How a billionaire built a French city in Malaysia's jungle
Colmar Tropicale, Malaysia - The dulcet tones of French singer Charles Trenet waft past colorful half-timbered houses with bay windows and turrets. Vacationers stroll along the cobblestoned streets and sniff at the croissant-laced air.
It must be France, right? But the monsoon rains, chattering parrots, and dense surrounding jungle suggest otherwise.
This is Malaysia, where an hour's drive north-east of the capital Kuala Lumpur sits a replica of the World Heritage city of Colmar in France's eastern Alsace region. The clone in the rainforest is aptly named Colmar Tropicale.
The bizarre idea came from Malaysia's former head of government Mahathir Mohamad, who after a trip to Europe was so enamored by the ancient town that he wanted one himself.
In the 1990s he persuaded his billionaire friend and construction magnate Vincent Tan to bring the idyll to Asia and finance a "little Colmar" in the jungle of the Berjaya Hills.

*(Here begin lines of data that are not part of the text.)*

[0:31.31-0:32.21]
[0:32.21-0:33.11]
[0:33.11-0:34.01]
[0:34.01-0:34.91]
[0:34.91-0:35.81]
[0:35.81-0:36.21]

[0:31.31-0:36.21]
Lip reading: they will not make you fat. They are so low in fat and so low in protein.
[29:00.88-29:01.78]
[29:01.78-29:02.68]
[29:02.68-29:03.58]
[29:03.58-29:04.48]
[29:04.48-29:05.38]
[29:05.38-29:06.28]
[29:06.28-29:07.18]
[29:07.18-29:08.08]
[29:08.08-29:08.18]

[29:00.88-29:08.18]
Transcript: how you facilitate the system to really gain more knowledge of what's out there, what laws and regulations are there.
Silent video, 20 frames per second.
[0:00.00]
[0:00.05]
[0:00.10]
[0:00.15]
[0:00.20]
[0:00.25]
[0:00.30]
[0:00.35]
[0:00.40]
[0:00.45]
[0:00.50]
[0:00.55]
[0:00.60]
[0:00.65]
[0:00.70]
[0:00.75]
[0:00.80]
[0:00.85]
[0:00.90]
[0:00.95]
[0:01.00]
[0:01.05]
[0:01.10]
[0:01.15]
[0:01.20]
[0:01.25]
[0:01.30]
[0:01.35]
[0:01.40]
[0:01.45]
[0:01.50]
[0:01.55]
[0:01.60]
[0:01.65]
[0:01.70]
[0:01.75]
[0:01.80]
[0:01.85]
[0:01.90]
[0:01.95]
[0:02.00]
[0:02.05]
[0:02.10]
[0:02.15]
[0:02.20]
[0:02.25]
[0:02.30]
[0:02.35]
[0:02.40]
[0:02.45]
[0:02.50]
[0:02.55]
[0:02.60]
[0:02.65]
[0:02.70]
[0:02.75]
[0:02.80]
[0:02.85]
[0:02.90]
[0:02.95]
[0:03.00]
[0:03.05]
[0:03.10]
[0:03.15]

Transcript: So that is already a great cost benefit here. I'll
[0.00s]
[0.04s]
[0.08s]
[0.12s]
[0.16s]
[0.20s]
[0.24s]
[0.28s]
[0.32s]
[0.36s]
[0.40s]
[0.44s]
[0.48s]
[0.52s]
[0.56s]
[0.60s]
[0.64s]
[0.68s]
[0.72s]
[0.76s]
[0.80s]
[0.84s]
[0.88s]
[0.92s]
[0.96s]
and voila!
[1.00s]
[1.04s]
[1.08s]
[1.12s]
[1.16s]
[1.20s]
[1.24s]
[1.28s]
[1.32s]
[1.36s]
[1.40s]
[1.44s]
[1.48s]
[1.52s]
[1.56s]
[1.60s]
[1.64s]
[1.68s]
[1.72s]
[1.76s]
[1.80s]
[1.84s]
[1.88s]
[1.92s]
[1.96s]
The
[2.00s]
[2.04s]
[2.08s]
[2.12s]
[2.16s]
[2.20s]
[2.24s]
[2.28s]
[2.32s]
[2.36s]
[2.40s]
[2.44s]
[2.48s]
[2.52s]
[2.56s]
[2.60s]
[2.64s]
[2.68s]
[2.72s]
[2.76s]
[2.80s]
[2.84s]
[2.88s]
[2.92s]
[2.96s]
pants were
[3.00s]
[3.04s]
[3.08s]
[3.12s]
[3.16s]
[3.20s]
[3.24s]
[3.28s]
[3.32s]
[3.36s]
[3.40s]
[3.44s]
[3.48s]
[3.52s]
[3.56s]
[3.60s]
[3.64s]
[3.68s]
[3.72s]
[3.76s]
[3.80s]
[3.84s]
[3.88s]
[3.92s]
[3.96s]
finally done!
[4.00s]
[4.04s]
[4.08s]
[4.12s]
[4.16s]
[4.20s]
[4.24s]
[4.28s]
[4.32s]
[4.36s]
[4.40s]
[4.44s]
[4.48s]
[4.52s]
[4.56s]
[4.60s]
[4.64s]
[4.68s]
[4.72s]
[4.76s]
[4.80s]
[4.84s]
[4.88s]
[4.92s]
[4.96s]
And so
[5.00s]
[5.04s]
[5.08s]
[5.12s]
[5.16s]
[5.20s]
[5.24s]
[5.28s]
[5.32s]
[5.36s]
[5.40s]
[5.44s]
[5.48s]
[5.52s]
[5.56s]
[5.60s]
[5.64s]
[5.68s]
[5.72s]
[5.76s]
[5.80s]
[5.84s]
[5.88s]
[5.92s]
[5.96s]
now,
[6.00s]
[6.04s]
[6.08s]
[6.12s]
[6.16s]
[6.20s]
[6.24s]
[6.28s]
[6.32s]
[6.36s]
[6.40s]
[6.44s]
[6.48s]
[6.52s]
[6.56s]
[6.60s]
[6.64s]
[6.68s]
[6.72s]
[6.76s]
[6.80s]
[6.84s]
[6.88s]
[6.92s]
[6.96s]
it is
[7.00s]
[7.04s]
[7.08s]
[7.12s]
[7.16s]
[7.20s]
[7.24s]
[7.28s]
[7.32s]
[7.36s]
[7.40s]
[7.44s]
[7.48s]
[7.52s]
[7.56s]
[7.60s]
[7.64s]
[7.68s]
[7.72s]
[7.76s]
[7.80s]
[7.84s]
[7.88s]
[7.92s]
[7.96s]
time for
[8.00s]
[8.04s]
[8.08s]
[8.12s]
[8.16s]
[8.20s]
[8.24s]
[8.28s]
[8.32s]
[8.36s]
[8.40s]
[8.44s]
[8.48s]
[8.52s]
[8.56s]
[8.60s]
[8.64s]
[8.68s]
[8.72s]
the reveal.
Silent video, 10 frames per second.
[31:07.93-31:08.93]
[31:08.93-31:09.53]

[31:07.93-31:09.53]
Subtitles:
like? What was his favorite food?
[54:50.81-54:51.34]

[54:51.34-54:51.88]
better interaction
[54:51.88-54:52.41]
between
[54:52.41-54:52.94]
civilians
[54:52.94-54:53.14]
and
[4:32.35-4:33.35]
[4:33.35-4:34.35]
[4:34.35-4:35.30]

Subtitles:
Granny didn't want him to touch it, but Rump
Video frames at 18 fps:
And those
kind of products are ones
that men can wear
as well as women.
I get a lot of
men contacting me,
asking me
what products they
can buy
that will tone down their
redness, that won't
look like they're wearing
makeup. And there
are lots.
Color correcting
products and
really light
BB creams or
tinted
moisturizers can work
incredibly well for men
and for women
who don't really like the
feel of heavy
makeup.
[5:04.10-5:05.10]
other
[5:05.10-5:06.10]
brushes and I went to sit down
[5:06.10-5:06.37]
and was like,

According to the plans of the French architect Jean Cassou, a kind of theme park with restaurants, cafés, and a resort with 235 hotel rooms was built. A replica of the famous Alsatian castle Haut-Koenigsbourg, which in real life stands around 25 kilometres from Colmar, towers on the next hill.
Colmar Tropicale modeled after the French original
From the patterned gabled roofs to the wooden balconies, from the façades in colorful pastel shades to the ornate shutters, flower boxes to bistro tables, splashing fountains to exquisite French pastries, Colmar Tropicale is anything but a cheap imitation.
Nor is it some kind of Alsatian Disneyland either. The illusion of France is almost perfect, apart from the balmy equatorial air – at least for visitors who have never been to Europe.
"For us, this is a way to get to know another world without having to travel to France," says Nor Atikah Omar, a teacher from Malaysia's southern state of Johor.
At the recommendation of friends, she came here for the first time with her husband. There is a lot to see, she says, and the food is fantastic. "It's really a great tourist attraction," the 43-year-old enthuses.
Of course not everything is true to the original – that would probably have been beyond even a billionaire's financial scope.
"We tried to import material from the quarries of Adamswiller, but that was too expensive," architect Cassou told the French magazine L'Express during the construction work in 1998. "We had to make do with stones from India." The interior decoration was also mostly made by Malaysian craftsmen.
"Our wish is not to compete with Alsace, but simply to copy Colmar as well as possible," the project manager at the time, Daniel Leong, told L'Express. Capturing the broader flavor of the medieval West in Malaysia was another goal.
"For us, castles are a kind of myth," Leong added.
Colmar Tropicale maintains its Malaysian charm
The Colmar imitation opened its gates in 2000 and has been attracting visitors from near and far ever since. Even veteran politician Mahathir and the billionaire Tan travel here from time to time to walk through their vision-come-true.
"In the beginning, I really felt like I was in France," says Al Fatah, who has catered for guests at the boulangerie, or bakery, for a year. Deftly operating the levers of the coffee machine he conjures up a café au lait to the trilling of Édith Piaf.
And how does he feel today? "As if I were in Malaysia," Fatah laughs. "Colmar Tropicale is something for a one-time visit for most, and people love it," he says. About half of the guests come from Malaysia, the other half mostly from Arab countries as well as China and Russia, he says.
To those who don't know the original city, the copy does indeed seem faithful. On closer inspection, however, it becomes clear that there was some cheating. For example, the creators have integrated several well-known sights from other Alsatian municipalities into the tropical Colmar, such as the clock tower from Riquewihr and the watchtower from Kaysersberg.
At the entrance, just past the drawbridge, two cawing parrots are waiting to be photographed with tourists, which is somewhat incongruous in this petite-Alsace.
It may also come as a surprise that a half-timbered house with pink shutters is emblazoned with a Starbucks sign. But it still makes sense, not just because there is also an outlet in the real Colmar. Vincent Tan and his Berjaya Group have controlled the entire US café chain in Malaysia since 2014.